=== PROBLEM TO WORK ON ===
Reproduce the full set of records verbatim.

══ THE DATA

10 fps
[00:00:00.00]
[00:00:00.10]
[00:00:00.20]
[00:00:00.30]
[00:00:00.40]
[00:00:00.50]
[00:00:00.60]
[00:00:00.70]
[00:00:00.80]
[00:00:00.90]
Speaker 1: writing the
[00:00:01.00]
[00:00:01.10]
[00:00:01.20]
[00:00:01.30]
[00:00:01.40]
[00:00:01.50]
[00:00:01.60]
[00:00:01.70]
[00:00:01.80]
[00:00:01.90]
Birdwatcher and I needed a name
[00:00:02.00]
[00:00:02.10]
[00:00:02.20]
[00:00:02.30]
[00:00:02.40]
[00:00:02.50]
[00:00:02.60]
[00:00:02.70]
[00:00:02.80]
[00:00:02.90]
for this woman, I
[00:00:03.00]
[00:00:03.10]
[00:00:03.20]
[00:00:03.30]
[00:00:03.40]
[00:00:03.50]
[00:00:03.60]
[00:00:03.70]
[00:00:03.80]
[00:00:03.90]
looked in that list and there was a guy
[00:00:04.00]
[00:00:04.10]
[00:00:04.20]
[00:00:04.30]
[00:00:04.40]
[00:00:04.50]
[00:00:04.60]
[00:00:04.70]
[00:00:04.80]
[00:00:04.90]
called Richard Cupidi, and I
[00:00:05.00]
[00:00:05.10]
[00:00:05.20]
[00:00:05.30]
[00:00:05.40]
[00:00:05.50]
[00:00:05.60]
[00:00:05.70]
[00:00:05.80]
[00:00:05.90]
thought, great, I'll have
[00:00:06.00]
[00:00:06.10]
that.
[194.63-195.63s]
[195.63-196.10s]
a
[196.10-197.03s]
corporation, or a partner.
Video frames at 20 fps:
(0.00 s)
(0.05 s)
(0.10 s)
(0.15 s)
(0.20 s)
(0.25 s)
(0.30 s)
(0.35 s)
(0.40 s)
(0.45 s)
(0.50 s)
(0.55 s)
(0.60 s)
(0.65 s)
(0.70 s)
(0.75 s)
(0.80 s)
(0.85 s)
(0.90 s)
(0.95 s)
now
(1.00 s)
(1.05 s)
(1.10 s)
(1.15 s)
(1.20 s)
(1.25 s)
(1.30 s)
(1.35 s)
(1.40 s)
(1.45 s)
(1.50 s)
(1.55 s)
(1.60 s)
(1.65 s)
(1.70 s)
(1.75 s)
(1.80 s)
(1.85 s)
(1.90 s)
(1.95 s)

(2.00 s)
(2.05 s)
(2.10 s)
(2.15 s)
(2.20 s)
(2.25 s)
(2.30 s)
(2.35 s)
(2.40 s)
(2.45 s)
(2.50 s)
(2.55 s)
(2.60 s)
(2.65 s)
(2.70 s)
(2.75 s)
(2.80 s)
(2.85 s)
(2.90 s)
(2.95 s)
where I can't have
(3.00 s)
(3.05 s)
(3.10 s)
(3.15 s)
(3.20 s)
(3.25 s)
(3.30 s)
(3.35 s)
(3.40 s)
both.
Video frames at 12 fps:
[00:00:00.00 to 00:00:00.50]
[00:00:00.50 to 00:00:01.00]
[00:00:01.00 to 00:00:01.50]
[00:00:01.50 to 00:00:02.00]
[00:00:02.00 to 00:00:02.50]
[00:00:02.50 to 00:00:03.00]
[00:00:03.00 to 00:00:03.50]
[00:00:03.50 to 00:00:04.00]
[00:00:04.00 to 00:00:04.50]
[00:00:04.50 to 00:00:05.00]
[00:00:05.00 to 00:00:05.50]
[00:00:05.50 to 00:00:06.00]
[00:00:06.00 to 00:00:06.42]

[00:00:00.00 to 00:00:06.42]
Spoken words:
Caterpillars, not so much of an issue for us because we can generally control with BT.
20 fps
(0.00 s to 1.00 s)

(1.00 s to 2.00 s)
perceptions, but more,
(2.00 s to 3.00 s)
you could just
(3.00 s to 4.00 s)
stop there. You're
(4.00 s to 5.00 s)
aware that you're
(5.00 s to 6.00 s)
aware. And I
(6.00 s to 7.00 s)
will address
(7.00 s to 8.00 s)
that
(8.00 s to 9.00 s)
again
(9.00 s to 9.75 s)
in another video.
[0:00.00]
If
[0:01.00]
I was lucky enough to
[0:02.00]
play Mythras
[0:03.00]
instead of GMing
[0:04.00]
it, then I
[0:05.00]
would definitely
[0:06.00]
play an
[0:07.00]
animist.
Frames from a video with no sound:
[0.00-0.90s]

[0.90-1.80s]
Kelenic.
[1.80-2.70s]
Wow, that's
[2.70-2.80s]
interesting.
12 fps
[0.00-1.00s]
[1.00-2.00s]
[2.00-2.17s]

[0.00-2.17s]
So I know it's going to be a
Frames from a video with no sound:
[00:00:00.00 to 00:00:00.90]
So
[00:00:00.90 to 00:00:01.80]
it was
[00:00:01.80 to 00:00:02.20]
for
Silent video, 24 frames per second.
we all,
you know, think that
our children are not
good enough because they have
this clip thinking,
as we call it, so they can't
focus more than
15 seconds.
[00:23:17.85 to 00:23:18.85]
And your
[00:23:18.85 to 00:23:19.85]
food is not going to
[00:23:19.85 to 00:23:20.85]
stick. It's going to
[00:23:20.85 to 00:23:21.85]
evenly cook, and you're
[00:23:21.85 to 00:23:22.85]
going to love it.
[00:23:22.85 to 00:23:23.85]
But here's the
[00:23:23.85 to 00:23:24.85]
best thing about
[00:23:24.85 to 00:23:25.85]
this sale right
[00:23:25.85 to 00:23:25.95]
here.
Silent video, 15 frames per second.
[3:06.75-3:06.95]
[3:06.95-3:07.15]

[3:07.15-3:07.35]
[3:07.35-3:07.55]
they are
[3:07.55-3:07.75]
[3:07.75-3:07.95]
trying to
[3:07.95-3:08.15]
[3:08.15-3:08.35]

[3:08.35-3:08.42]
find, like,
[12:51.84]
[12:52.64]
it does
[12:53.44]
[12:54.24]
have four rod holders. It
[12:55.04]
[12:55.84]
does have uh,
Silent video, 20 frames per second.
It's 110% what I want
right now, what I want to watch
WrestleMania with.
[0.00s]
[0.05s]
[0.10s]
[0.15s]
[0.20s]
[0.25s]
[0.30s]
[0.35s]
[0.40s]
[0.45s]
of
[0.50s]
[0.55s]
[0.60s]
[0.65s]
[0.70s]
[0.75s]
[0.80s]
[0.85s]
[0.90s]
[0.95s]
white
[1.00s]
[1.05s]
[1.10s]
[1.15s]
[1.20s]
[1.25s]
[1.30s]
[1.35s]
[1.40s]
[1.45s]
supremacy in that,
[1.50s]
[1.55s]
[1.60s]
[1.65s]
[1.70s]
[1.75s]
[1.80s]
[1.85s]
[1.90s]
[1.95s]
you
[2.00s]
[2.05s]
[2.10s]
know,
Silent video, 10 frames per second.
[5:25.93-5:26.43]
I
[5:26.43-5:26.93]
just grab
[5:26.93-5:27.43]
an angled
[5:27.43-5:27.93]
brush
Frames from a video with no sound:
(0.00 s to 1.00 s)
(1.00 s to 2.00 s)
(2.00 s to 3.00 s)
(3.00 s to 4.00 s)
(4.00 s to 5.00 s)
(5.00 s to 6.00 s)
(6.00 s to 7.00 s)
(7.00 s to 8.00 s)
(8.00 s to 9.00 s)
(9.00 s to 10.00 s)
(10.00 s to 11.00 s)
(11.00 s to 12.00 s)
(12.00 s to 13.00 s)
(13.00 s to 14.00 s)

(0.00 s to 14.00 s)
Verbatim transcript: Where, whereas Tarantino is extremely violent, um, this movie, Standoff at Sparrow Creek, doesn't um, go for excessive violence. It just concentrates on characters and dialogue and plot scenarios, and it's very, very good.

════

=== EXPECTED ANSWER ===
10 fps
[00:00:00.00]
[00:00:00.10]
[00:00:00.20]
[00:00:00.30]
[00:00:00.40]
[00:00:00.50]
[00:00:00.60]
[00:00:00.70]
[00:00:00.80]
[00:00:00.90]
Speaker 1: writing the
[00:00:01.00]
[00:00:01.10]
[00:00:01.20]
[00:00:01.30]
[00:00:01.40]
[00:00:01.50]
[00:00:01.60]
[00:00:01.70]
[00:00:01.80]
[00:00:01.90]
Birdwatcher and I needed a name
[00:00:02.00]
[00:00:02.10]
[00:00:02.20]
[00:00:02.30]
[00:00:02.40]
[00:00:02.50]
[00:00:02.60]
[00:00:02.70]
[00:00:02.80]
[00:00:02.90]
for this woman, I
[00:00:03.00]
[00:00:03.10]
[00:00:03.20]
[00:00:03.30]
[00:00:03.40]
[00:00:03.50]
[00:00:03.60]
[00:00:03.70]
[00:00:03.80]
[00:00:03.90]
looked in that list and there was a guy
[00:00:04.00]
[00:00:04.10]
[00:00:04.20]
[00:00:04.30]
[00:00:04.40]
[00:00:04.50]
[00:00:04.60]
[00:00:04.70]
[00:00:04.80]
[00:00:04.90]
called Richard Cupidi, and I
[00:00:05.00]
[00:00:05.10]
[00:00:05.20]
[00:00:05.30]
[00:00:05.40]
[00:00:05.50]
[00:00:05.60]
[00:00:05.70]
[00:00:05.80]
[00:00:05.90]
thought, great, I'll have
[00:00:06.00]
[00:00:06.10]
that.
[194.63-195.63s]
[195.63-196.10s]
a
[196.10-197.03s]
corporation, or a partner.
Video frames at 20 fps:
(0.00 s)
(0.05 s)
(0.10 s)
(0.15 s)
(0.20 s)
(0.25 s)
(0.30 s)
(0.35 s)
(0.40 s)
(0.45 s)
(0.50 s)
(0.55 s)
(0.60 s)
(0.65 s)
(0.70 s)
(0.75 s)
(0.80 s)
(0.85 s)
(0.90 s)
(0.95 s)
now
(1.00 s)
(1.05 s)
(1.10 s)
(1.15 s)
(1.20 s)
(1.25 s)
(1.30 s)
(1.35 s)
(1.40 s)
(1.45 s)
(1.50 s)
(1.55 s)
(1.60 s)
(1.65 s)
(1.70 s)
(1.75 s)
(1.80 s)
(1.85 s)
(1.90 s)
(1.95 s)

(2.00 s)
(2.05 s)
(2.10 s)
(2.15 s)
(2.20 s)
(2.25 s)
(2.30 s)
(2.35 s)
(2.40 s)
(2.45 s)
(2.50 s)
(2.55 s)
(2.60 s)
(2.65 s)
(2.70 s)
(2.75 s)
(2.80 s)
(2.85 s)
(2.90 s)
(2.95 s)
where I can't have
(3.00 s)
(3.05 s)
(3.10 s)
(3.15 s)
(3.20 s)
(3.25 s)
(3.30 s)
(3.35 s)
(3.40 s)
both.
Video frames at 12 fps:
[00:00:00.00 to 00:00:00.50]
[00:00:00.50 to 00:00:01.00]
[00:00:01.00 to 00:00:01.50]
[00:00:01.50 to 00:00:02.00]
[00:00:02.00 to 00:00:02.50]
[00:00:02.50 to 00:00:03.00]
[00:00:03.00 to 00:00:03.50]
[00:00:03.50 to 00:00:04.00]
[00:00:04.00 to 00:00:04.50]
[00:00:04.50 to 00:00:05.00]
[00:00:05.00 to 00:00:05.50]
[00:00:05.50 to 00:00:06.00]
[00:00:06.00 to 00:00:06.42]

[00:00:00.00 to 00:00:06.42]
Spoken words:
Caterpillars, not so much of an issue for us because we can generally control with BT.
20 fps
(0.00 s to 1.00 s)

(1.00 s to 2.00 s)
perceptions, but more,
(2.00 s to 3.00 s)
you could just
(3.00 s to 4.00 s)
stop there. You're
(4.00 s to 5.00 s)
aware that you're
(5.00 s to 6.00 s)
aware. And I
(6.00 s to 7.00 s)
will address
(7.00 s to 8.00 s)
that
(8.00 s to 9.00 s)
again
(9.00 s to 9.75 s)
in another video.
[0:00.00]
If
[0:01.00]
I was lucky enough to
[0:02.00]
play Mythras
[0:03.00]
instead of GMing
[0:04.00]
it, then I
[0:05.00]
would definitely
[0:06.00]
play an
[0:07.00]
animist.
Frames from a video with no sound:
[0.00-0.90s]

[0.90-1.80s]
Kelenic.
[1.80-2.70s]
Wow, that's
[2.70-2.80s]
interesting.
12 fps
[0.00-1.00s]
[1.00-2.00s]
[2.00-2.17s]

[0.00-2.17s]
So I know it's going to be a
Frames from a video with no sound:
[00:00:00.00 to 00:00:00.90]
So
[00:00:00.90 to 00:00:01.80]
it was
[00:00:01.80 to 00:00:02.20]
for
Silent video, 24 frames per second.
we all,
you know, think that
our children are not
good enough because they have
this clip thinking,
as we call it, so they can't
focus more than
15 seconds.
[00:23:17.85 to 00:23:18.85]
And your
[00:23:18.85 to 00:23:19.85]
food is not going to
[00:23:19.85 to 00:23:20.85]
stick. It's going to
[00:23:20.85 to 00:23:21.85]
evenly cook, and you're
[00:23:21.85 to 00:23:22.85]
going to love it.
[00:23:22.85 to 00:23:23.85]
But here's the
[00:23:23.85 to 00:23:24.85]
best thing about
[00:23:24.85 to 00:23:25.85]
this sale right
[00:23:25.85 to 00:23:25.95]
here.
Silent video, 15 frames per second.
[3:06.75-3:06.95]
[3:06.95-3:07.15]

[3:07.15-3:07.35]
[3:07.35-3:07.55]
they are
[3:07.55-3:07.75]
[3:07.75-3:07.95]
trying to
[3:07.95-3:08.15]
[3:08.15-3:08.35]

[3:08.35-3:08.42]
find, like,
[12:51.84]
[12:52.64]
it does
[12:53.44]
[12:54.24]
have four rod holders. It
[12:55.04]
[12:55.84]
does have uh,
Silent video, 20 frames per second.
It's 110% what I want
right now, what I want to watch
WrestleMania with.
[0.00s]
[0.05s]
[0.10s]
[0.15s]
[0.20s]
[0.25s]
[0.30s]
[0.35s]
[0.40s]
[0.45s]
of
[0.50s]
[0.55s]
[0.60s]
[0.65s]
[0.70s]
[0.75s]
[0.80s]
[0.85s]
[0.90s]
[0.95s]
white
[1.00s]
[1.05s]
[1.10s]
[1.15s]
[1.20s]
[1.25s]
[1.30s]
[1.35s]
[1.40s]
[1.45s]
supremacy in that,
[1.50s]
[1.55s]
[1.60s]
[1.65s]
[1.70s]
[1.75s]
[1.80s]
[1.85s]
[1.90s]
[1.95s]
you
[2.00s]
[2.05s]
[2.10s]
know,
Silent video, 10 frames per second.
[5:25.93-5:26.43]
I
[5:26.43-5:26.93]
just grab
[5:26.93-5:27.43]
an angled
[5:27.43-5:27.93]
brush
Frames from a video with no sound:
(0.00 s to 1.00 s)
(1.00 s to 2.00 s)
(2.00 s to 3.00 s)
(3.00 s to 4.00 s)
(4.00 s to 5.00 s)
(5.00 s to 6.00 s)
(6.00 s to 7.00 s)
(7.00 s to 8.00 s)
(8.00 s to 9.00 s)
(9.00 s to 10.00 s)
(10.00 s to 11.00 s)
(11.00 s to 12.00 s)
(12.00 s to 13.00 s)
(13.00 s to 14.00 s)

(0.00 s to 14.00 s)
Verbatim transcript: Where, whereas Tarantino is extremely violent, um, this movie, Standoff at Sparrow Creek, doesn't um, go for excessive violence. It just concentrates on characters and dialogue and plot scenarios, and it's very, very good.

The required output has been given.